Hiroshima and Nagasaki: unequivocal condemnation from the American Bishops



U.S. Bishops Mark Anniversary of Atomic Bombings, Reaffirm Condemnation of 'Total War'
- has the full text of the statement.


No matter how noble the ends of a war may be, they cannot justify employing means or weapons that fail to discriminate between noncombatants and combatants. As the Second Vatican Council declared, "Every act of war directed to the indiscriminate destruction of whole cities or vast areas with their inhabitants is a crime against God and man, which merits firm and unequivocal condemnation." (Gaudium et Spes, no. 80)


Also discussed in Catholic World News.
where I commented (edited from its original form):


Does anyone recall a letter sent by the Japanese Bishop's Conference to the United States with their unequivocal condemnation of "indiscriminate destruction and death to civilians and soldiers alike" on the 60th anniversary of Pearl Harbor on December 7, 2001?

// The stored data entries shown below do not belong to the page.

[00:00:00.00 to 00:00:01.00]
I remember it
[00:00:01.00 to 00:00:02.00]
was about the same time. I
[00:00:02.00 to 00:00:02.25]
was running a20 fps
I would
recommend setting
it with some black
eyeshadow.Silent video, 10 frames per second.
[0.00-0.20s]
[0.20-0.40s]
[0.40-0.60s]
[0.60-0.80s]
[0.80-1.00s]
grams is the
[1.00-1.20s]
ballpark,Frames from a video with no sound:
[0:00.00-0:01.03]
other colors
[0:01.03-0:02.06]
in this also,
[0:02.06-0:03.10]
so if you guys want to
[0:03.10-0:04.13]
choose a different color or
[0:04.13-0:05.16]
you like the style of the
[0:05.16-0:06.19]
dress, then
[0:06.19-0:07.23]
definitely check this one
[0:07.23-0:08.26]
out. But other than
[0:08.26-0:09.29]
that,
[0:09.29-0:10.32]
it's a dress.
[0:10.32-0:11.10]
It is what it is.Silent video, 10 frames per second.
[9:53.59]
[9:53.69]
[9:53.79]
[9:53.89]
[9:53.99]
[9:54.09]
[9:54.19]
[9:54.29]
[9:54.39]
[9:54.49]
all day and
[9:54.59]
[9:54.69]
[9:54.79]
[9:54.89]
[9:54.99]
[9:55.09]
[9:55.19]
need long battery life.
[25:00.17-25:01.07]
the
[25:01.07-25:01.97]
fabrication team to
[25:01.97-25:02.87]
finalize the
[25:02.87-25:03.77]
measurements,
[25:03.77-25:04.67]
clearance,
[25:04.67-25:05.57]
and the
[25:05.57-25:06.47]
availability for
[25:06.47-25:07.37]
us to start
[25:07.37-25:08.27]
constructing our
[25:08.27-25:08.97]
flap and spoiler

To end the war, a land invasion of Japan would be necessary. We may quibble about the exact number of deaths and injuries, but it certainly would have been more in a land invasion than those consequential to the atomic bomb. It shortened the war.


Are the bishops suggesting that we should have surrendered in 1941 or that in 1945 we negotiate a ceasefire that would allow Tojo to remain Prime Minister? What is their peace plan for 1945? To slowly starve the Japanese people with a nonviolent naval blockade?


It's odd to condemn the dead leaders of the United States for a great moral evil of 60 years ago when they are silent on today's slaughter of the unborn for which living American leaders, among them Catholics, are responsible.


Victory is achieved in a war only when the other side concedes defeat. Any suspension of hostilities would only allow the Japanese government to retool and accumulate more soldiers and weapons. How to make the Japanese War Cabinet concede defeat? is the critical question. Arguments that rely on American knowledge or estimates or Soviet knowledge or estimates are irrelevant. What matters is what Japan thought about their own ability to make the Americans pay such a high cost to defeat them that they would seek a negotiated peace.


The Japanese were willing to pay a high price indeed: on Iwo Jima only 200 of the 21,000 of the Japanese garrison survived. The rest were killed, wounded, captured, or missing. The American cost was 6821 killed and 20,000 wounded. Both Japanese and American commanders extrapolated the numbers to invasion of the Japanese mainland.


The other alternatives to invasion are just as deadly: In brief, they are bomb them to the stone age with conventional bombs and let the Soviets absorb 250,000 casualities and allow them repeat what they did to Germany in Japan.